> [Try it]
Copy nothing but the lines below, from the one with "[0:06.25-0:07.29]" through the one with "[0:22.92-0:23.29]", exactly as written; no pictures should appear.

= Beginning of Section =

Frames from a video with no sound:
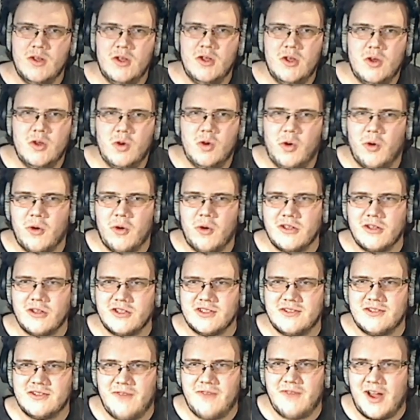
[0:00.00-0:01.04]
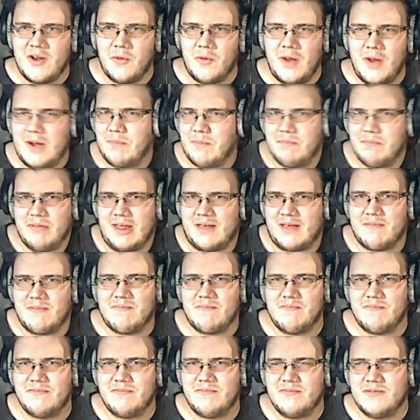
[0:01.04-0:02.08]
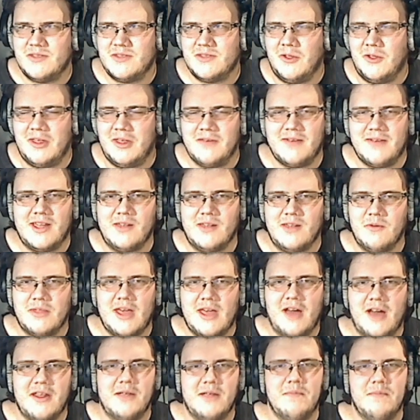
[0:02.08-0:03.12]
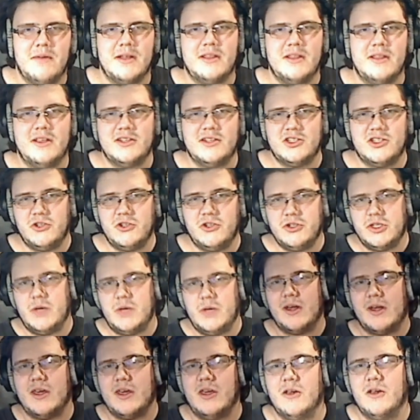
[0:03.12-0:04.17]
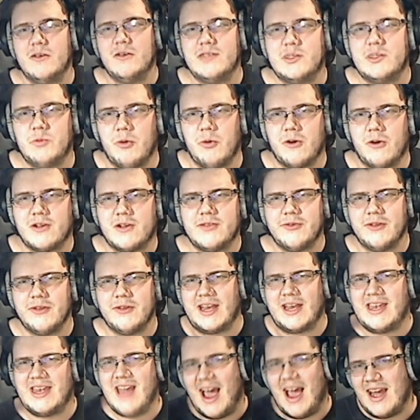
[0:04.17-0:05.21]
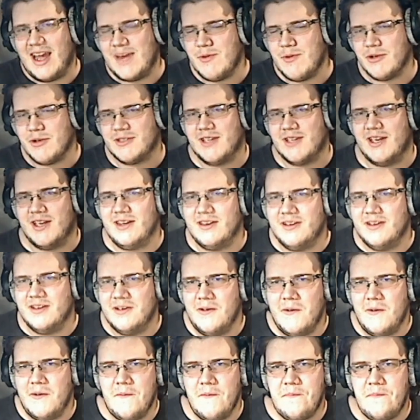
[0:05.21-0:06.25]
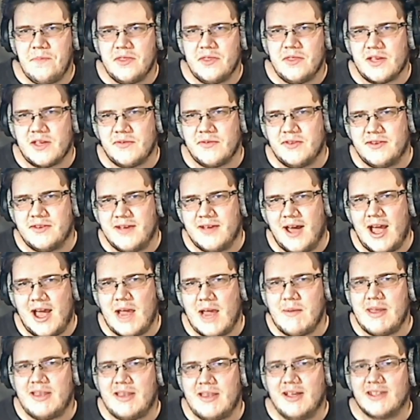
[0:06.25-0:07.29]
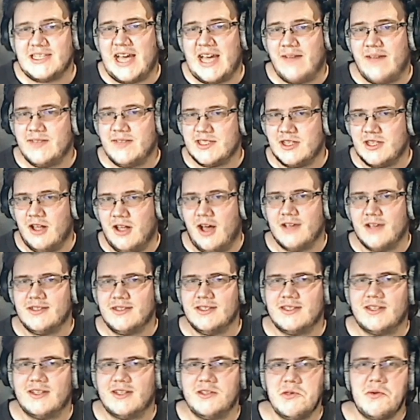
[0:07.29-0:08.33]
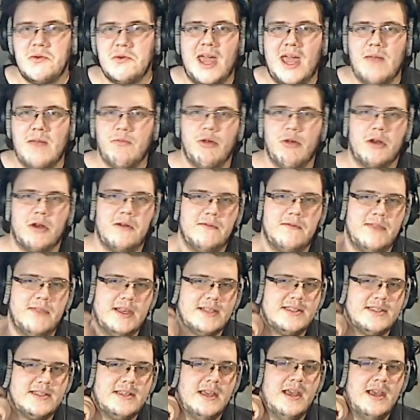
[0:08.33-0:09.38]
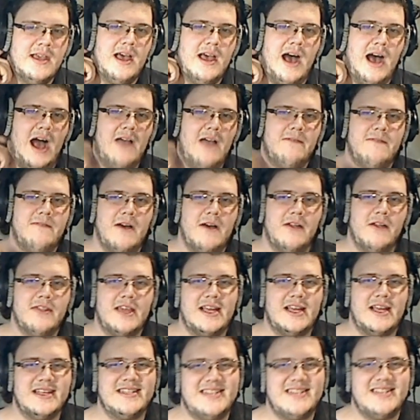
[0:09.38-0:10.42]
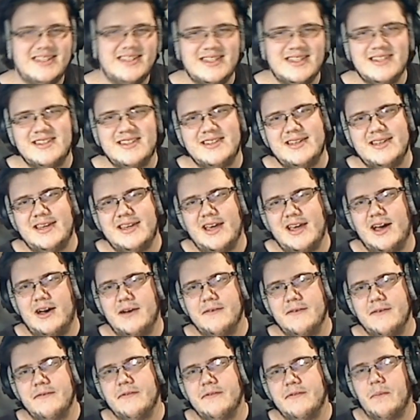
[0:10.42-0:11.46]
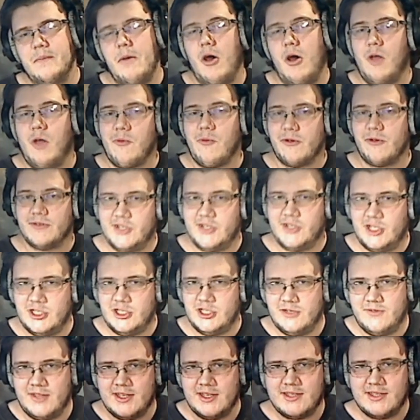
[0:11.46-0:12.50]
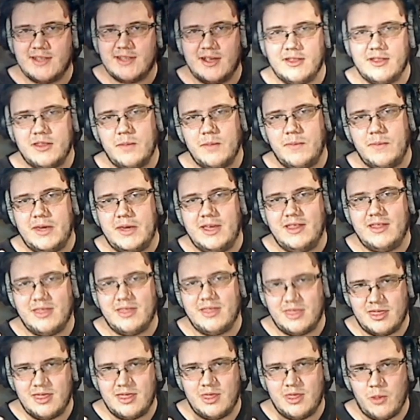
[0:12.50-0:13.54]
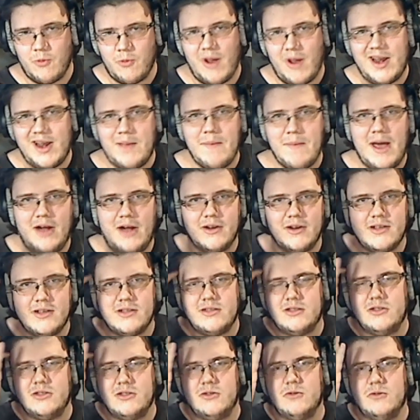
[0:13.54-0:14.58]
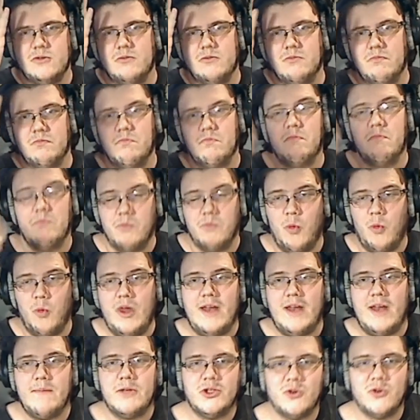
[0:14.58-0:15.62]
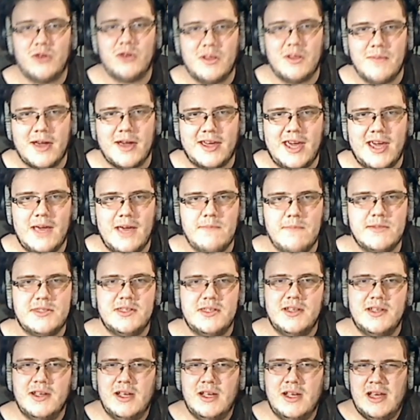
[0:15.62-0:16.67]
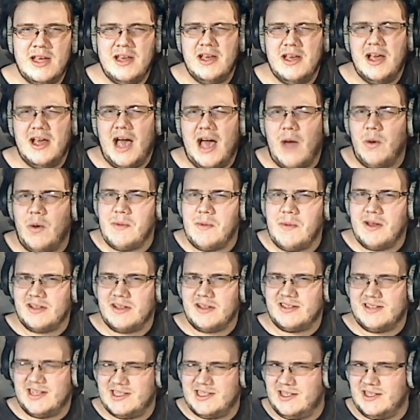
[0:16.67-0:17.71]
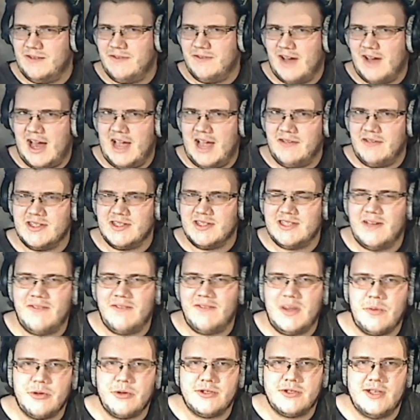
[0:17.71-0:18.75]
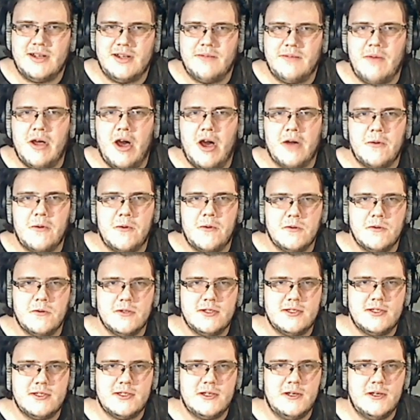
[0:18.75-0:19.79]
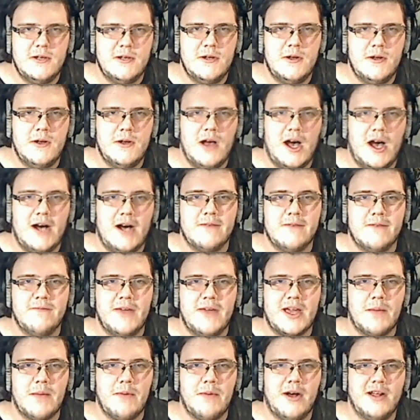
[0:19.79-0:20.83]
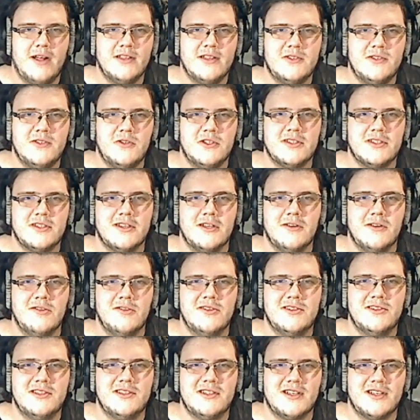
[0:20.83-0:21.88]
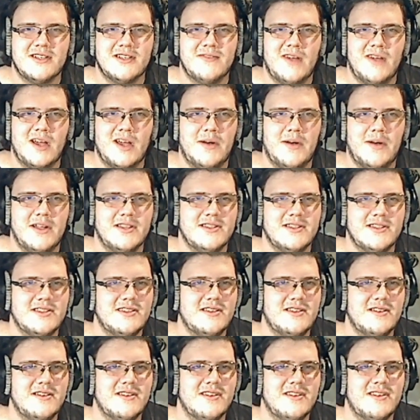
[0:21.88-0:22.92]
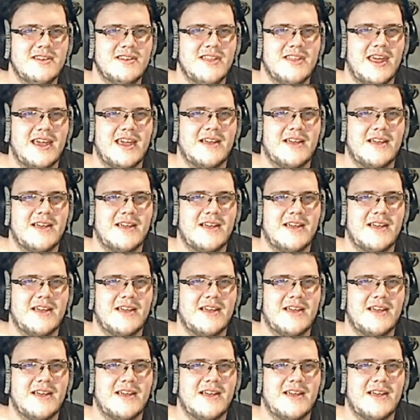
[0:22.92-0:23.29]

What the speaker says: or I'll just find a way to like do the event without it. But this is usually what I use. This works for like 90% of the time. It does have its losses because you can brick with this. I found the consistency of the polymerizations of this to be the right amount to win a majority of my games. I win about 65 to 70% of my auto duels. Vagabonds you just lose because Vagabonds, like,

= End of Section =

> [Exercise result]
[0:06.25-0:07.29]
[0:07.29-0:08.33]
[0:08.33-0:09.38]
[0:09.38-0:10.42]
[0:10.42-0:11.46]
[0:11.46-0:12.50]
[0:12.50-0:13.54]
[0:13.54-0:14.58]
[0:14.58-0:15.62]
[0:15.62-0:16.67]
[0:16.67-0:17.71]
[0:17.71-0:18.75]
[0:18.75-0:19.79]
[0:19.79-0:20.83]
[0:20.83-0:21.88]
[0:21.88-0:22.92]
[0:22.92-0:23.29]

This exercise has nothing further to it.